The latter are among their new M performance parts catalogue, but it shows their commitment to lightweight motorcycles.
But in this drive for lighter weight for both better performance and economy, are they sacrificing structural integrity and safety?
Carbon fibre is a material consisting of thin, strong crystalline filaments of carbon, used as a strengthening material, especially in resins and ceramics.
It has been around for many years with early development in cars by Toyota and BMW.
Performance motorcycles have long offered various carbon fibre accessories, but nothing really structural.
Today’s carbon fibre is a lot better produced and BMW has shown that it can even be used in the frame.
Many riders are still sceptical that it can withstand the unique physical punishment in a motorcycle.
Race engineer for Porsche and Supercars, Jeromy Moore, says that compared with ABS plastics, carbon is more brittle, but is lighter and stronger in that it takes a higher load until it fails.
“It can be used in combination with Kevlar which of course is used in bullet proof vests as it’s strong and impact resistant,” he says.
“There are also flexible resin systems out there now that allow movement under low loads and the parts return to original position.”
That seems to be what BMW Motorrad is doing with its swingarm which uses flex rather than a pivot.
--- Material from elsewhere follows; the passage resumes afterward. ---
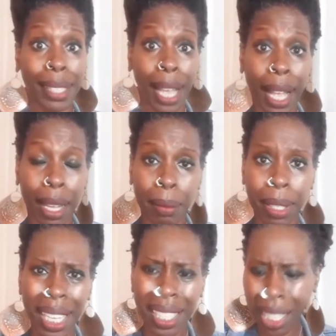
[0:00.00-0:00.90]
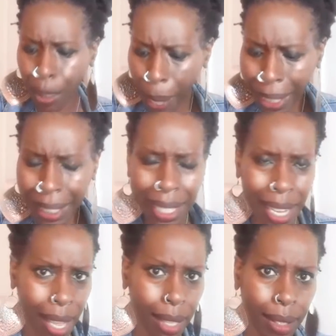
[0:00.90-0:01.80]
time. He's expecting
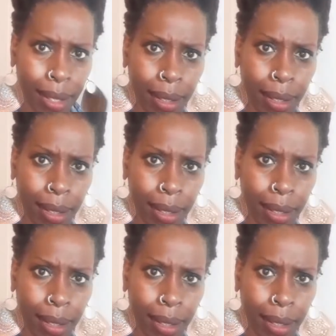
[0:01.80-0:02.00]
that.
Jeromy says Kevlar is not as stiff as carbon but still has higher stiffness-to-weight ratio than plastic.
As for how it stands up in a crash, Jeromy says it depends on the crash.
“Plastic will just deform and you may be able to repair it,” he says.
“A composite that has been deformed past its yield is throw away.
“It is more expensive and I think unless you are looking for the last tenths of a second around a track by shaving a few kilograms, on a road bike it’s just an expensive nicety.”